+1. Need something like archive.today/.is for Twitter so you can rip and archive the content that might not live elsewhere. Grab it, stick it in Wayback Machine, return a Wayback url.
Reddit doesn't have login walls yet but it has way too much information stored within their walls to not have a backup / non-social-media way of extracting it. It's infeasible to have Reddit blocked because it's UI is intended to be addictive like all social media but also be able to extract information from it.
It’s dying a slow death through neglect. Image posts don’t work correctly, image comments don’t show up, and the dirent comment links generated from www don’t work on old
Still better than logging in, using the new web app or downloading the app.
It's not like 95% of the content is any good anyway.
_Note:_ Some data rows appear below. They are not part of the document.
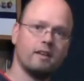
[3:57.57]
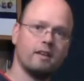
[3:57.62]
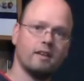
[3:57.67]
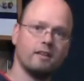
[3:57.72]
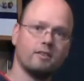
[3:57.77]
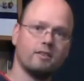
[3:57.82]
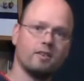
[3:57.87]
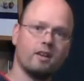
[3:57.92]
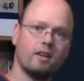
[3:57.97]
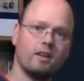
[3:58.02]

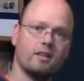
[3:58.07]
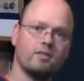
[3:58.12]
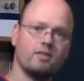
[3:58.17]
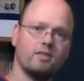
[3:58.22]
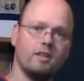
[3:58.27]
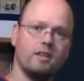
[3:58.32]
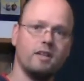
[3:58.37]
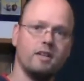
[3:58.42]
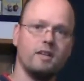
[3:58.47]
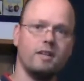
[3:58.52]
Sonic
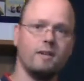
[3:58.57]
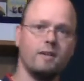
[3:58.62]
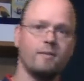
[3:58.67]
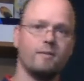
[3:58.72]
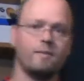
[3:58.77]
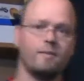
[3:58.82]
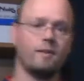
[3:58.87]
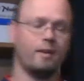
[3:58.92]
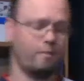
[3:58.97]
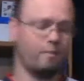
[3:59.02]
CD.
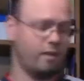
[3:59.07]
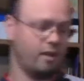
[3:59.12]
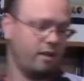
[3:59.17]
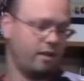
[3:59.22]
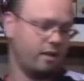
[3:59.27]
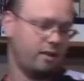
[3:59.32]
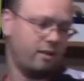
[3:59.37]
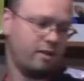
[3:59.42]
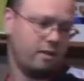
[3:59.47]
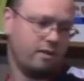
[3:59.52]
Let me
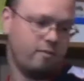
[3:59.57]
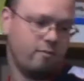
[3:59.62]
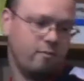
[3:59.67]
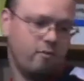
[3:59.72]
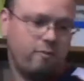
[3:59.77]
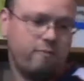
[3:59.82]
move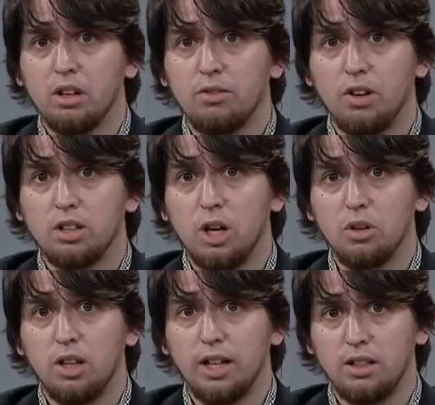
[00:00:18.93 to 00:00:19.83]
First, I would
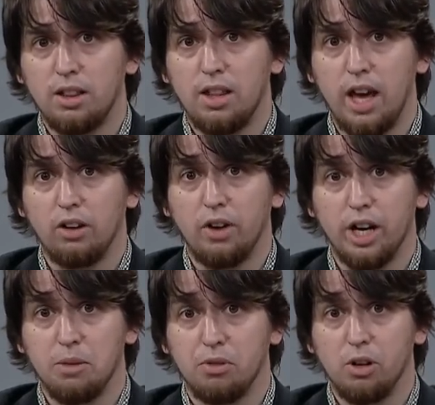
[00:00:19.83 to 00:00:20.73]
like to thank
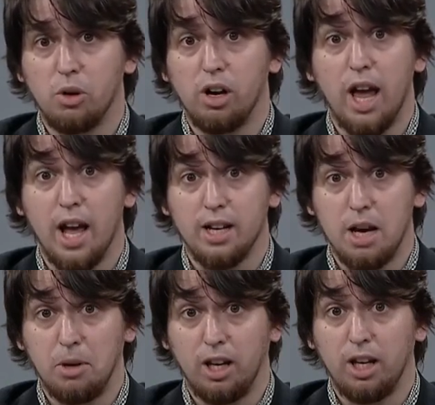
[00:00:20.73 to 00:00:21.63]
Randy Brewer and
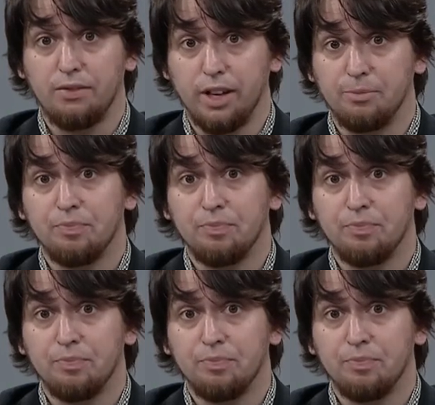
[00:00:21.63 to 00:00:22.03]
Debbie Heavey.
You have to dig deep into a niche to really get any value, and the last few years, less and less. Of course, I haven't logged in for 3-4 years so maybe I'm missing something. Doubt it.
There's also a thing lately where link targets posted on New Reddit (I assume, since mine aren't doing this) are all lower cased, while the link text is correct as you typed. This breaks the links for some sites. In addition to the issues with underscores getting extra slash-escapes.
Some subreddits will impose the 18+ wall because reddit hasn't specifically vetted/approved of the subreddit. So it will be something totally not adult, just a small sub with important information you're looking for and you can't view it anonymously from a browser.
Reddit also now blocks all Mullvad connections that I'm aware of. It's kinda ironic seeing all the scamy YouTube ads promoting using VPNs to watch Netflix in another country when that's never worked and other companies tend to be hostile towards VPN users.
The EFF just recently wrote an article with instructions on how to persevere & archive your own tweets on the Wayback Machine, but it involves exporting your own backup and uploading it to them. Since the API is completely cut off from Twitter, there is no official way to backup other people's accounts.
But archive.today uses scraping and all sorts of tricky methods to bypass paywalls. I honestly don't understand why Nitter can't just stay logged out and rotate IPs. Although I'm sure that gets pricey when other people are accessing it constantly.
If the scraping model is impaired due to aggressive countermeasures, end game are browser extensions that scrape as users view the site and ship scraped data back to a processor, similar to recap the law (uses an extension to scrape the PACER legal database and ship digital artifacts to the Internet Archive). Care will need to be taken around potentially sensitive data that could be shipped if users are logged in.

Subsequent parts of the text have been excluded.